So why do we all love Spain so much?

Is it the sun, the people, the sea, the food, the wine, the relaxed lifestyle; all of the above, or some of the above?? Or something else?
My story is a little different to most. My father was brought up in Spain before The Civil War. After the 2nd WW. He was head of MI6 in Madrid until 1954.
I was born in 1955 on a farm in Essex. Although to all appearances from the outside our household was very English country middle class. There were things Spanish around. Tommy Harris paintings of Olive groves and country side. Paintings and antique furnishings from Spain filled the house. Olive oil and garlic was used for cooking ( Not English back in the late 50s or 60s) Paella, Gaspacho soup, Garlic Soup.
All these influences of my childhood were there, hovering around my everyday environment. Consequently in most English homes I felt slightly foreign and never quite knew why.
My first holiday abroad was on the estates of family friends who lived in Antequera. Jose Antonio Munoz Rojas one of my father’s dearest friends from their days at Cambridge. Jose who had escaped the Civil War was my father’s Spanish tutor and is a well known figure in certain circles of Spanish society. He is the equivalent of the poet laureate of Malaga and now very old. (99) In his time he has made private readings to the King and Queen in their Palace in Madrid?

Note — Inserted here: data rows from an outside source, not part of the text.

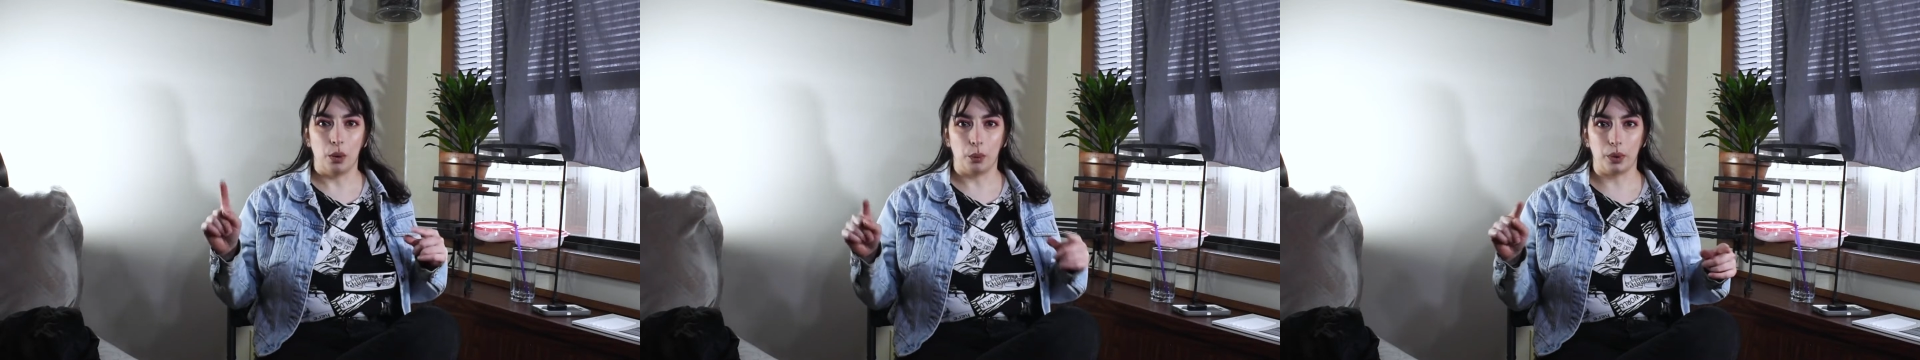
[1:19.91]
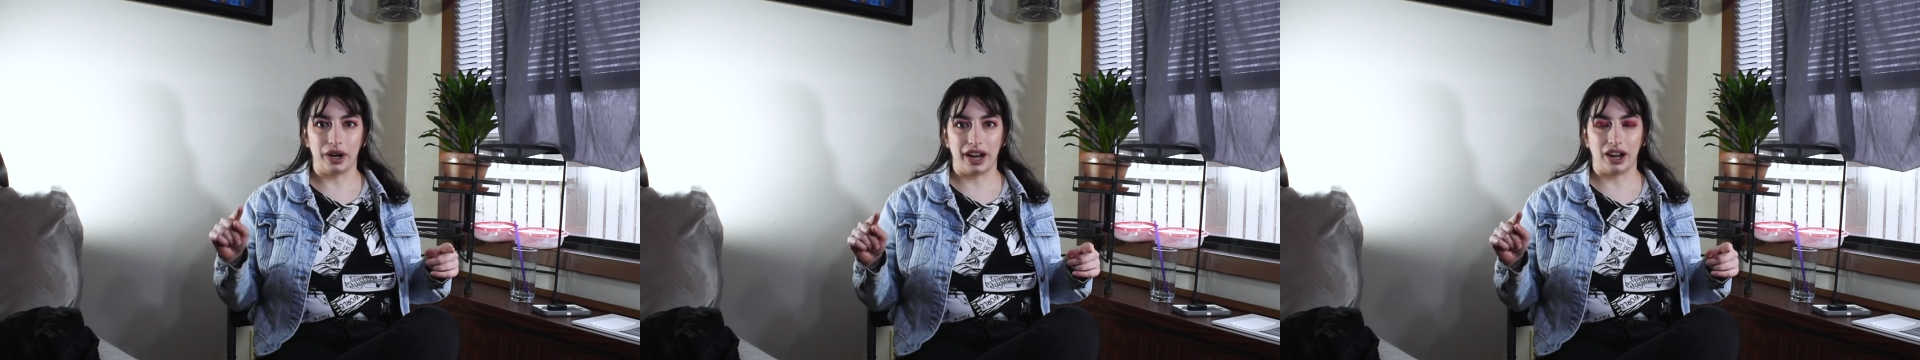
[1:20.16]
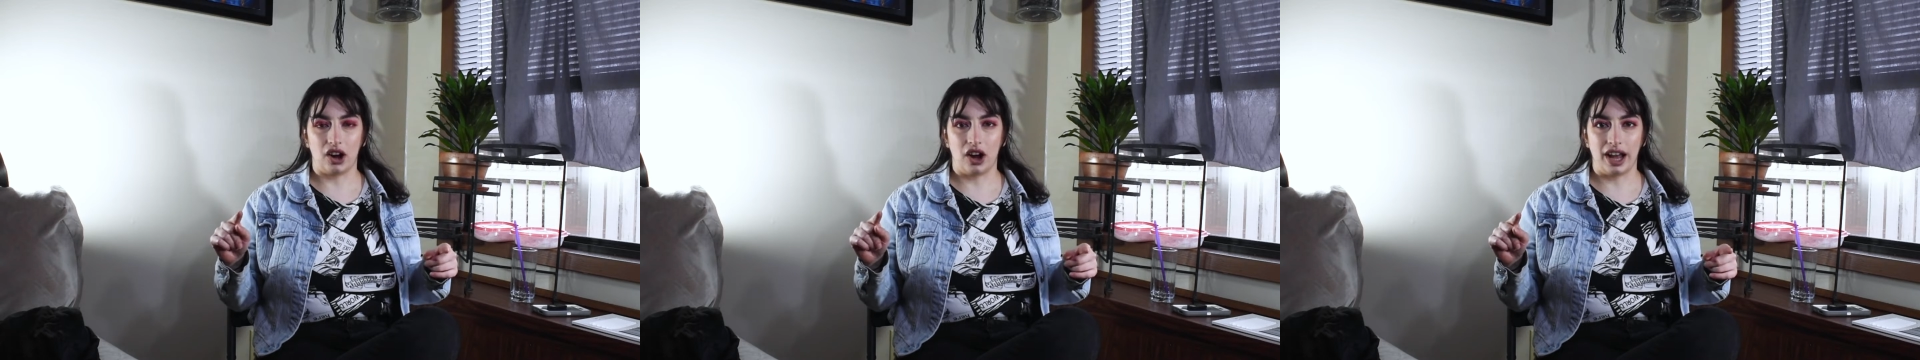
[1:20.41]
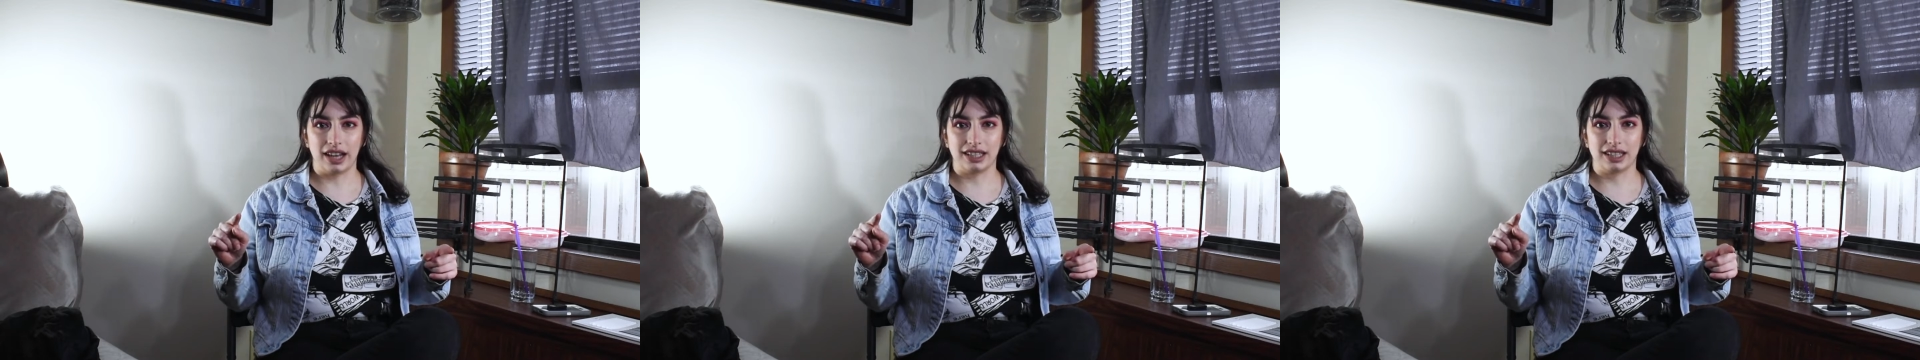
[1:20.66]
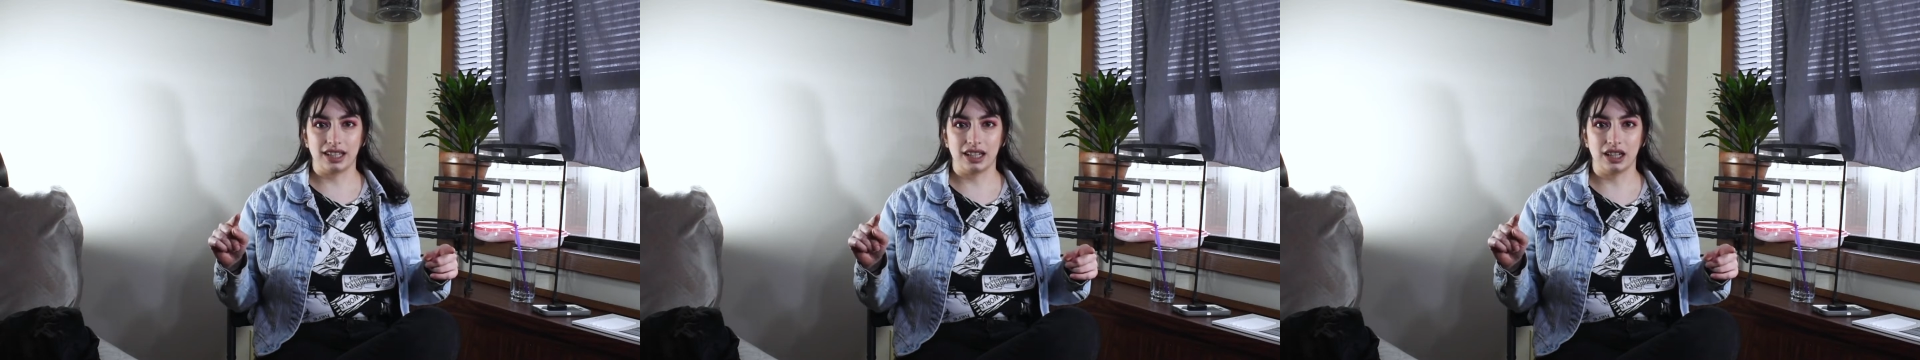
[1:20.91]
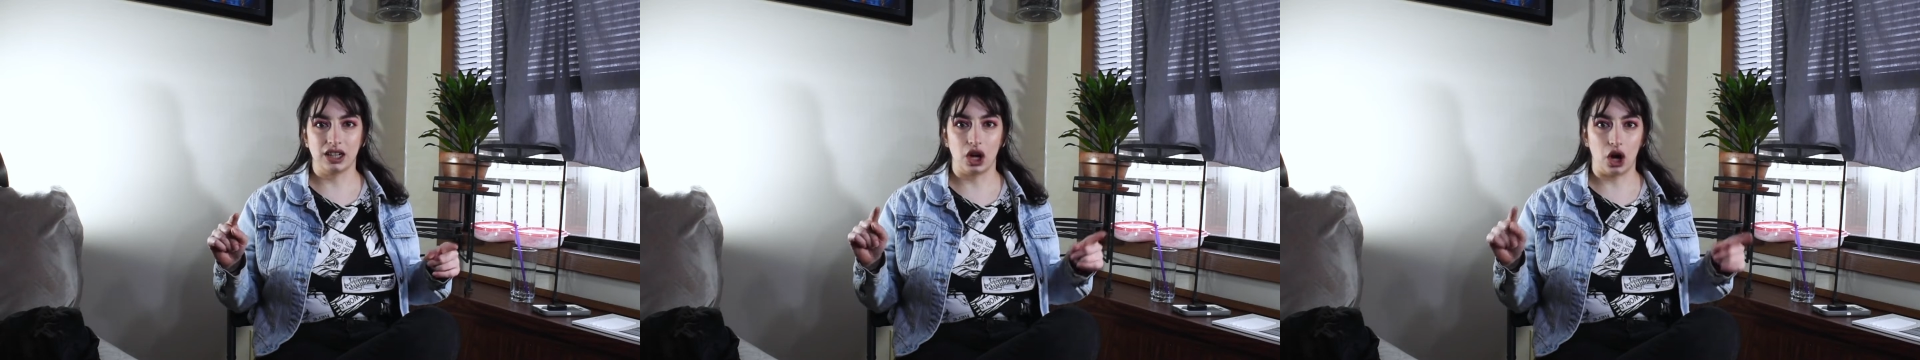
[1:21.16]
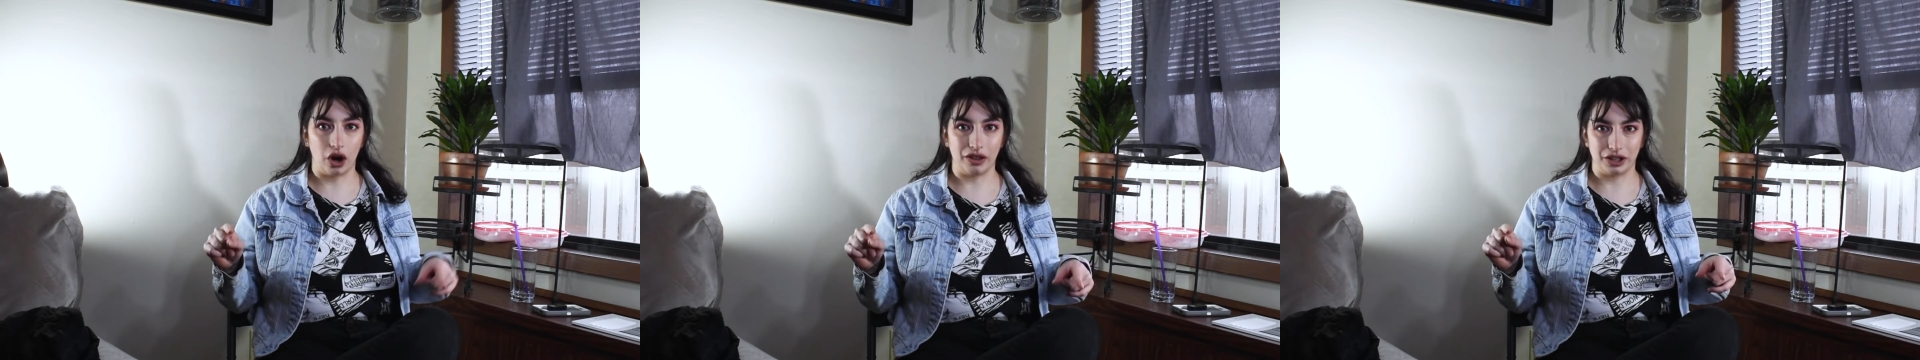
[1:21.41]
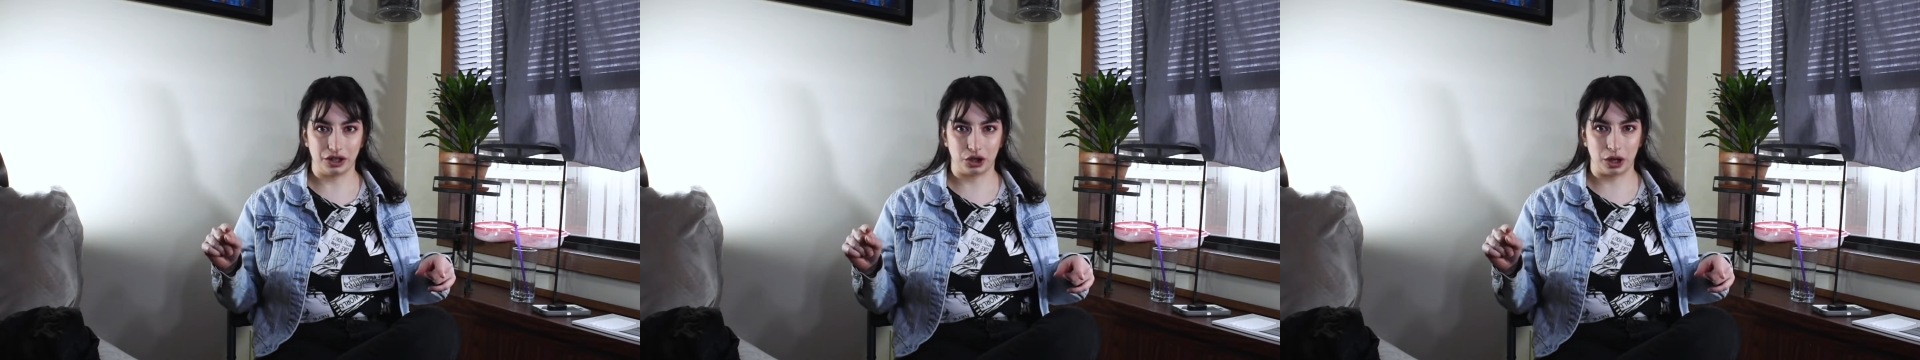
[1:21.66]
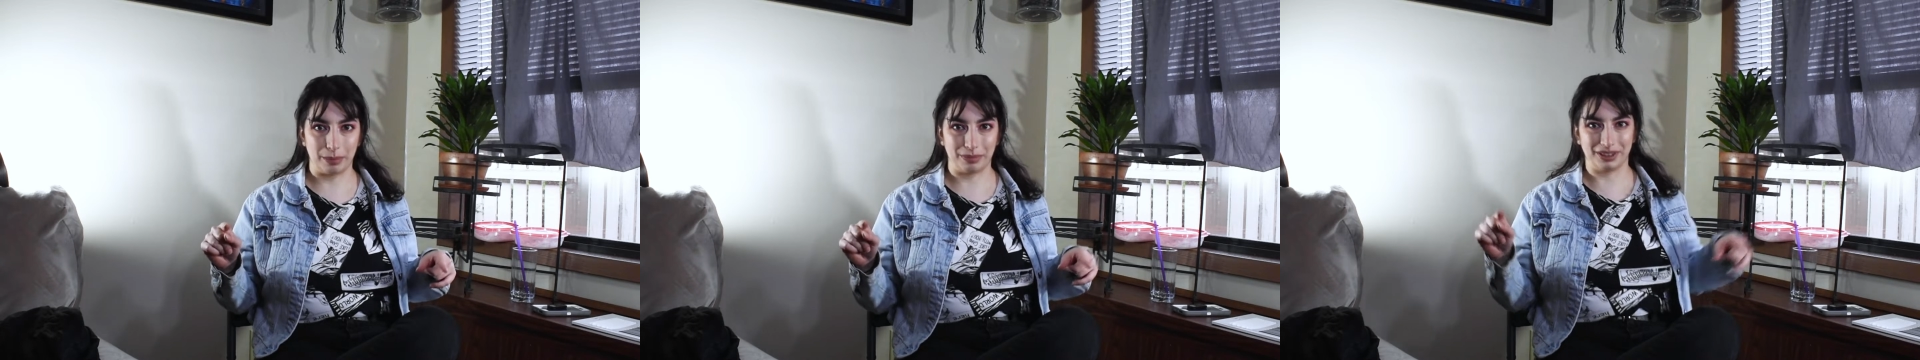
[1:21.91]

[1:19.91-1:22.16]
what I got on this trip.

It was when we were on Holiday in Jose’s hacienda just outside of Antequera that I first learnt the skill of mime as a form of communcation, my Spanish at the age of 4 was not too good.
At the age of 12, it was in amongst the fields, the vineyards and olive groves of the Munoz Rojas lands where I became a true life cowboy with a poncho and sombrero. Of course we did not round up cattle but my friend Jose (nephew of Jose Antonio and known to me as Joe) slept under the stars with our horses, a 22 rifle for rabbits and snakes. Of course we ate rabbit which we cooked, we did not shoot any snakes, but a few scared the horses on occasions.
Water, un leaven bread with home made cheese and chorizo and a rabbit was sustenance for our 2 day adventure. The comfort of bed and hot baths, and other luxuries one finds in a hacienda with cooks to make tasty Spanish omelettes, maids to clean riding boots and clothes and grooms to take care of the horses, soon take over the tired 12 year old boy. This was in 1967. That was a wonderful Spain to experience, but a little lofty for me. When I moved here, from California, in 1990 the food, the wine and the relaxed people and the feeling of freedom was overwhelming and great; especially after nine years in Los Angeles.